→ **REQUIRED ACTION**
Only the text belongs in the copy: repeat each record exactly, without pictures.

------ DATASET ENTRIES ------

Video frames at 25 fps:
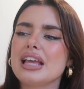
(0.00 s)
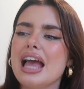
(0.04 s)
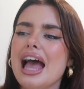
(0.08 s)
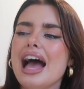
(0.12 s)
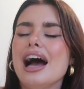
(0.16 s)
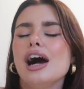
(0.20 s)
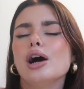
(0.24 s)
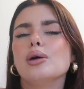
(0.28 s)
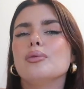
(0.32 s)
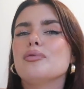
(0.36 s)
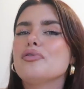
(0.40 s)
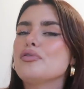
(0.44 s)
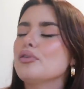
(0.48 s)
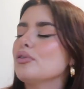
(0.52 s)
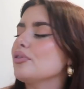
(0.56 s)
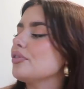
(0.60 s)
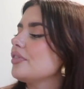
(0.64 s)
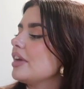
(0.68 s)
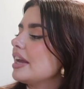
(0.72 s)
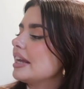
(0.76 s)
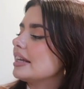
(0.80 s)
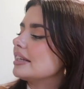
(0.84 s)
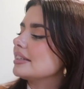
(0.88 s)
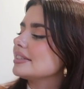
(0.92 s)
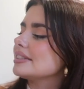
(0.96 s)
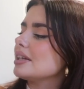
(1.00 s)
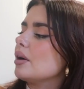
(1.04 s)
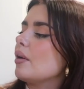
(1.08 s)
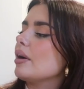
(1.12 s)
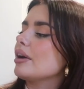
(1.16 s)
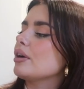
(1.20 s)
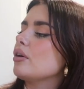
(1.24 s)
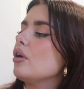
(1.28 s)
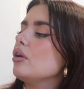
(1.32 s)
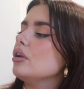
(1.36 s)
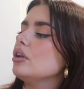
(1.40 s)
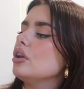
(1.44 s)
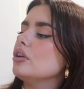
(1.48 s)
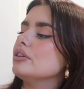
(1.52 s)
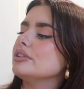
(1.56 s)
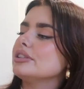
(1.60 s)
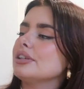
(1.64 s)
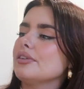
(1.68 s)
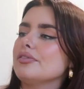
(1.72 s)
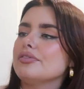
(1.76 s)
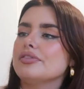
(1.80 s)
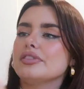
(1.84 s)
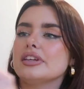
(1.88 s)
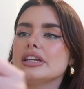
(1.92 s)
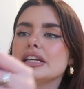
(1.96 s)
helpful things. So I got loads
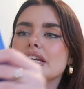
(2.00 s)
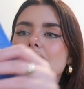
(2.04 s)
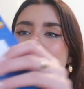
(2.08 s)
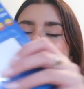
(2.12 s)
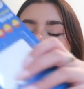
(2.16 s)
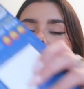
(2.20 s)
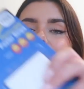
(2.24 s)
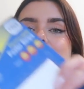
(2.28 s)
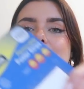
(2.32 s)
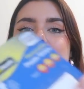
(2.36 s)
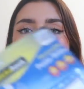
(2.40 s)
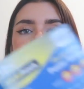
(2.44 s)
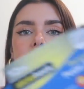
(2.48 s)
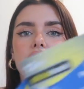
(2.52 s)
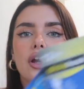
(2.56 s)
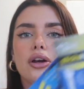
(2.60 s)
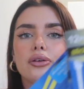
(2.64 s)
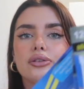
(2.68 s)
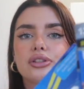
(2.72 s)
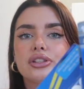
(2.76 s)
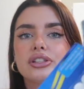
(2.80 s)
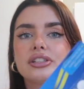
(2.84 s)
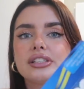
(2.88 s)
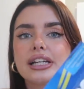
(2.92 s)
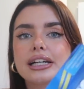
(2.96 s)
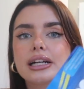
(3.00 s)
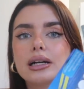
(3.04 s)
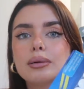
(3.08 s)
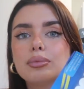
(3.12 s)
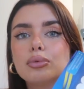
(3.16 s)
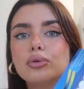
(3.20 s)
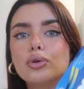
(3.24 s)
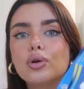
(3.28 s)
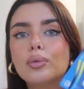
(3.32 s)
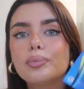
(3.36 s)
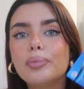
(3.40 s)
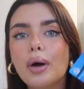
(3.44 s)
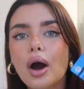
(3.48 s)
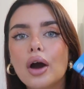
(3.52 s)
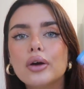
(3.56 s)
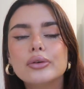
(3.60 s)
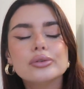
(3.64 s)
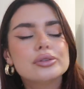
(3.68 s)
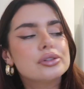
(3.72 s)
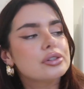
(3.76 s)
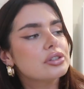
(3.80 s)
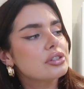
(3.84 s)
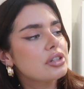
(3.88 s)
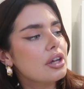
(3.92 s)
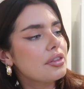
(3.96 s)
of these, you know, stickable
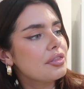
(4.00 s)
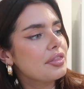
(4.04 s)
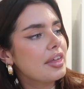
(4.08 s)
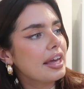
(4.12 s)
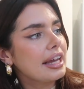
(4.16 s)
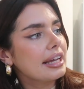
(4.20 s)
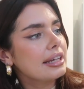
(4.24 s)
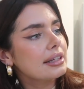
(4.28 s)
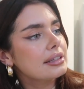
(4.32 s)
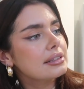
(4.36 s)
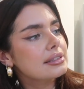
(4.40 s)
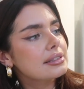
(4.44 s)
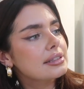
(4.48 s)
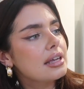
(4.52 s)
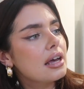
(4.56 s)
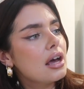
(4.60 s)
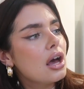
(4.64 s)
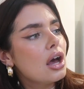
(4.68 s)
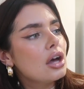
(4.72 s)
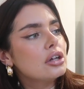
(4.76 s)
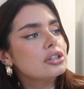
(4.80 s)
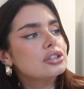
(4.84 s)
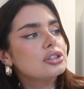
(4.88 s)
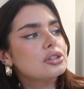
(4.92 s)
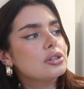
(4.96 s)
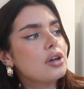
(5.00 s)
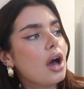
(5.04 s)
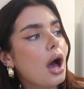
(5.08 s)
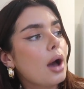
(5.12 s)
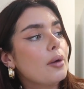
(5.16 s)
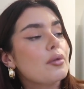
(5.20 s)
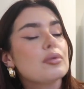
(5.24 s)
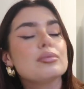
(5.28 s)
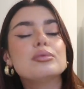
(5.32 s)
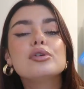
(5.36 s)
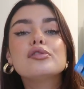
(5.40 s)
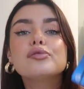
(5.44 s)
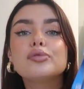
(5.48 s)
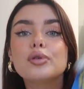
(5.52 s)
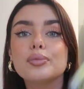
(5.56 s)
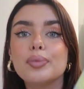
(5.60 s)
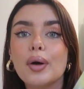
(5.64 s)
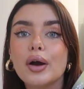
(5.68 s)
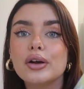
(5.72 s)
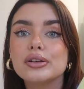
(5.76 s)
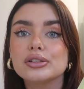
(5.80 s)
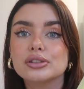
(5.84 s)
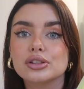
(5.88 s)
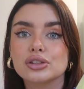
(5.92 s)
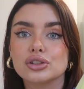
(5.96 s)
poster things, removable
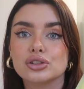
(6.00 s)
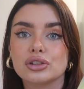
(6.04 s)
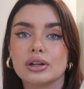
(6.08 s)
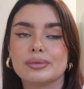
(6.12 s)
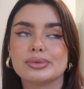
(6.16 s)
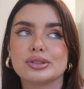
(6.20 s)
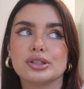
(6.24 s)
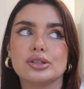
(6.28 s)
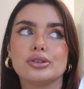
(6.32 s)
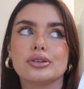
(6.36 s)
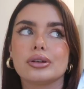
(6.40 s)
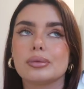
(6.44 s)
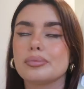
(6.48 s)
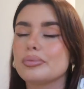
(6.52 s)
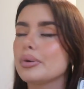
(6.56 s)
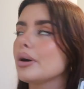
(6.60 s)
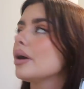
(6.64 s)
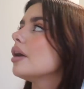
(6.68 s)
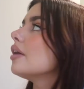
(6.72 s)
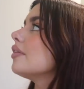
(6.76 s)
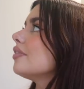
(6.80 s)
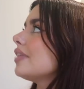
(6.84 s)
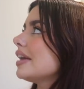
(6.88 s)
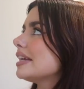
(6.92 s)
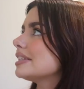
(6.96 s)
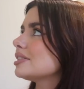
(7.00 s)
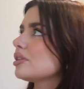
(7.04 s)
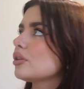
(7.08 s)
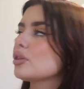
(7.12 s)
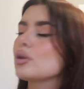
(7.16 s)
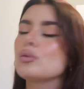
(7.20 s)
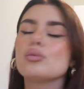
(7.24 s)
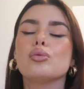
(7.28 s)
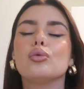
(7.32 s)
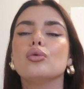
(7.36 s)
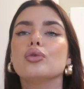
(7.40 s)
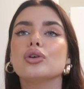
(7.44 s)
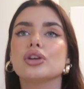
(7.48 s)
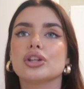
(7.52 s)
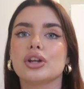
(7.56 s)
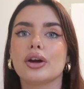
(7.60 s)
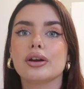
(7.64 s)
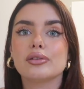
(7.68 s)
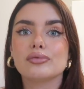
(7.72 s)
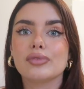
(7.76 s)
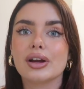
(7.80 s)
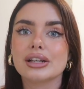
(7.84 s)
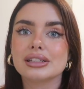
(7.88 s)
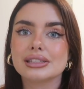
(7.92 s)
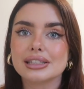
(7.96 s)
poster strips, so you can put things on the wall, you know,
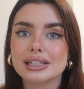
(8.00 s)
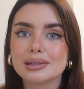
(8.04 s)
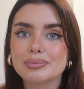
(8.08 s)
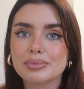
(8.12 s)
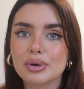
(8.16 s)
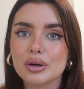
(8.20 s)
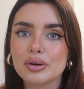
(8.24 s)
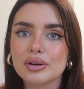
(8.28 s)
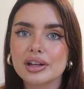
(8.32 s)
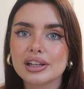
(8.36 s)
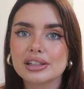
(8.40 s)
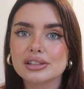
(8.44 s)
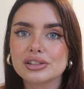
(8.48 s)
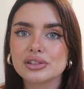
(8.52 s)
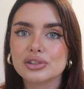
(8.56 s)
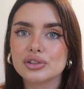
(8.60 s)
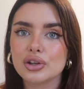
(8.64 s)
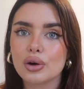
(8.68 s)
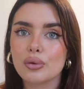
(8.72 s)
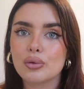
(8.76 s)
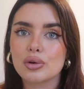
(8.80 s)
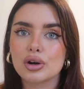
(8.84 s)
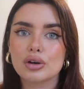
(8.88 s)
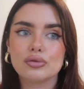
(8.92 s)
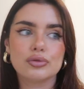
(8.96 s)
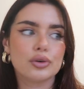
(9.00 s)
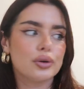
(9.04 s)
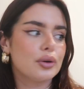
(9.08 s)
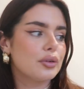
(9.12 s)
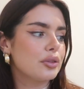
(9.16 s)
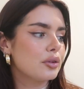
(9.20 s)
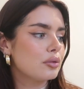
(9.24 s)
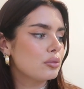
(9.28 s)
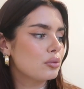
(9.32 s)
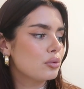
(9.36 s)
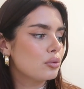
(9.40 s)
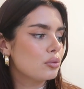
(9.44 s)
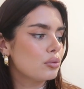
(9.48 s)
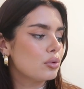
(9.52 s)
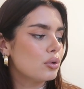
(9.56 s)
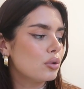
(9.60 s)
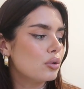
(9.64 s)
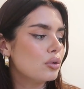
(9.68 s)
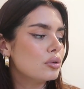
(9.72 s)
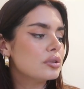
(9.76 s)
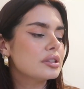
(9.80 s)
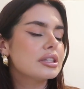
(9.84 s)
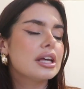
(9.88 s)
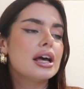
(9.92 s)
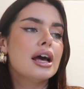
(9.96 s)
in rented buildings. You don't want to ruin the
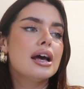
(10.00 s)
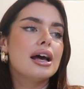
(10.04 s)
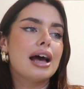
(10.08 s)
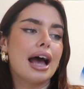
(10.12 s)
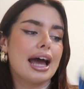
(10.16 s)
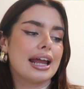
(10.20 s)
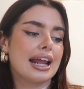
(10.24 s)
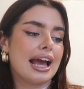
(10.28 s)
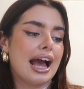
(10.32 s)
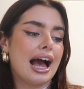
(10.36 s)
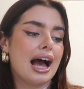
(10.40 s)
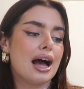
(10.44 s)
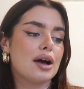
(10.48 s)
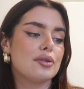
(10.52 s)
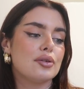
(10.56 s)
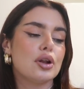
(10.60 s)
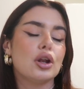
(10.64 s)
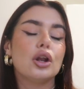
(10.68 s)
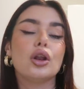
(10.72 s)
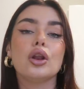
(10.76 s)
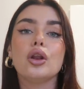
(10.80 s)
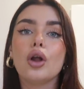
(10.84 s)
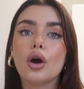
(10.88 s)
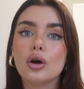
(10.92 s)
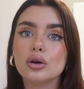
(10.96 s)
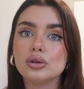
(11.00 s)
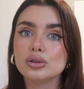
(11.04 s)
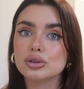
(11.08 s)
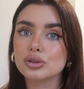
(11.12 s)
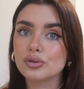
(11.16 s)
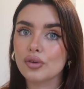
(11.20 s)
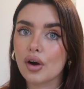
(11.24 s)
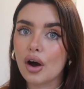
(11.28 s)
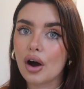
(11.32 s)
walls. And I have loads of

------

→ **EXERCISE RESULT**
Video frames at 25 fps:
(0.00 s)
(0.04 s)
(0.08 s)
(0.12 s)
(0.16 s)
(0.20 s)
(0.24 s)
(0.28 s)
(0.32 s)
(0.36 s)
(0.40 s)
(0.44 s)
(0.48 s)
(0.52 s)
(0.56 s)
(0.60 s)
(0.64 s)
(0.68 s)
(0.72 s)
(0.76 s)
(0.80 s)
(0.84 s)
(0.88 s)
(0.92 s)
(0.96 s)
(1.00 s)
(1.04 s)
(1.08 s)
(1.12 s)
(1.16 s)
(1.20 s)
(1.24 s)
(1.28 s)
(1.32 s)
(1.36 s)
(1.40 s)
(1.44 s)
(1.48 s)
(1.52 s)
(1.56 s)
(1.60 s)
(1.64 s)
(1.68 s)
(1.72 s)
(1.76 s)
(1.80 s)
(1.84 s)
(1.88 s)
(1.92 s)
(1.96 s)
helpful things. So I got loads
(2.00 s)
(2.04 s)
(2.08 s)
(2.12 s)
(2.16 s)
(2.20 s)
(2.24 s)
(2.28 s)
(2.32 s)
(2.36 s)
(2.40 s)
(2.44 s)
(2.48 s)
(2.52 s)
(2.56 s)
(2.60 s)
(2.64 s)
(2.68 s)
(2.72 s)
(2.76 s)
(2.80 s)
(2.84 s)
(2.88 s)
(2.92 s)
(2.96 s)
(3.00 s)
(3.04 s)
(3.08 s)
(3.12 s)
(3.16 s)
(3.20 s)
(3.24 s)
(3.28 s)
(3.32 s)
(3.36 s)
(3.40 s)
(3.44 s)
(3.48 s)
(3.52 s)
(3.56 s)
(3.60 s)
(3.64 s)
(3.68 s)
(3.72 s)
(3.76 s)
(3.80 s)
(3.84 s)
(3.88 s)
(3.92 s)
(3.96 s)
of these, you know, stickable
(4.00 s)
(4.04 s)
(4.08 s)
(4.12 s)
(4.16 s)
(4.20 s)
(4.24 s)
(4.28 s)
(4.32 s)
(4.36 s)
(4.40 s)
(4.44 s)
(4.48 s)
(4.52 s)
(4.56 s)
(4.60 s)
(4.64 s)
(4.68 s)
(4.72 s)
(4.76 s)
(4.80 s)
(4.84 s)
(4.88 s)
(4.92 s)
(4.96 s)
(5.00 s)
(5.04 s)
(5.08 s)
(5.12 s)
(5.16 s)
(5.20 s)
(5.24 s)
(5.28 s)
(5.32 s)
(5.36 s)
(5.40 s)
(5.44 s)
(5.48 s)
(5.52 s)
(5.56 s)
(5.60 s)
(5.64 s)
(5.68 s)
(5.72 s)
(5.76 s)
(5.80 s)
(5.84 s)
(5.88 s)
(5.92 s)
(5.96 s)
poster things, removable
(6.00 s)
(6.04 s)
(6.08 s)
(6.12 s)
(6.16 s)
(6.20 s)
(6.24 s)
(6.28 s)
(6.32 s)
(6.36 s)
(6.40 s)
(6.44 s)
(6.48 s)
(6.52 s)
(6.56 s)
(6.60 s)
(6.64 s)
(6.68 s)
(6.72 s)
(6.76 s)
(6.80 s)
(6.84 s)
(6.88 s)
(6.92 s)
(6.96 s)
(7.00 s)
(7.04 s)
(7.08 s)
(7.12 s)
(7.16 s)
(7.20 s)
(7.24 s)
(7.28 s)
(7.32 s)
(7.36 s)
(7.40 s)
(7.44 s)
(7.48 s)
(7.52 s)
(7.56 s)
(7.60 s)
(7.64 s)
(7.68 s)
(7.72 s)
(7.76 s)
(7.80 s)
(7.84 s)
(7.88 s)
(7.92 s)
(7.96 s)
poster strips, so you can put things on the wall, you know,
(8.00 s)
(8.04 s)
(8.08 s)
(8.12 s)
(8.16 s)
(8.20 s)
(8.24 s)
(8.28 s)
(8.32 s)
(8.36 s)
(8.40 s)
(8.44 s)
(8.48 s)
(8.52 s)
(8.56 s)
(8.60 s)
(8.64 s)
(8.68 s)
(8.72 s)
(8.76 s)
(8.80 s)
(8.84 s)
(8.88 s)
(8.92 s)
(8.96 s)
(9.00 s)
(9.04 s)
(9.08 s)
(9.12 s)
(9.16 s)
(9.20 s)
(9.24 s)
(9.28 s)
(9.32 s)
(9.36 s)
(9.40 s)
(9.44 s)
(9.48 s)
(9.52 s)
(9.56 s)
(9.60 s)
(9.64 s)
(9.68 s)
(9.72 s)
(9.76 s)
(9.80 s)
(9.84 s)
(9.88 s)
(9.92 s)
(9.96 s)
in rented buildings. You don't want to ruin the
(10.00 s)
(10.04 s)
(10.08 s)
(10.12 s)
(10.16 s)
(10.20 s)
(10.24 s)
(10.28 s)
(10.32 s)
(10.36 s)
(10.40 s)
(10.44 s)
(10.48 s)
(10.52 s)
(10.56 s)
(10.60 s)
(10.64 s)
(10.68 s)
(10.72 s)
(10.76 s)
(10.80 s)
(10.84 s)
(10.88 s)
(10.92 s)
(10.96 s)
(11.00 s)
(11.04 s)
(11.08 s)
(11.12 s)
(11.16 s)
(11.20 s)
(11.24 s)
(11.28 s)
(11.32 s)
walls. And I have loads of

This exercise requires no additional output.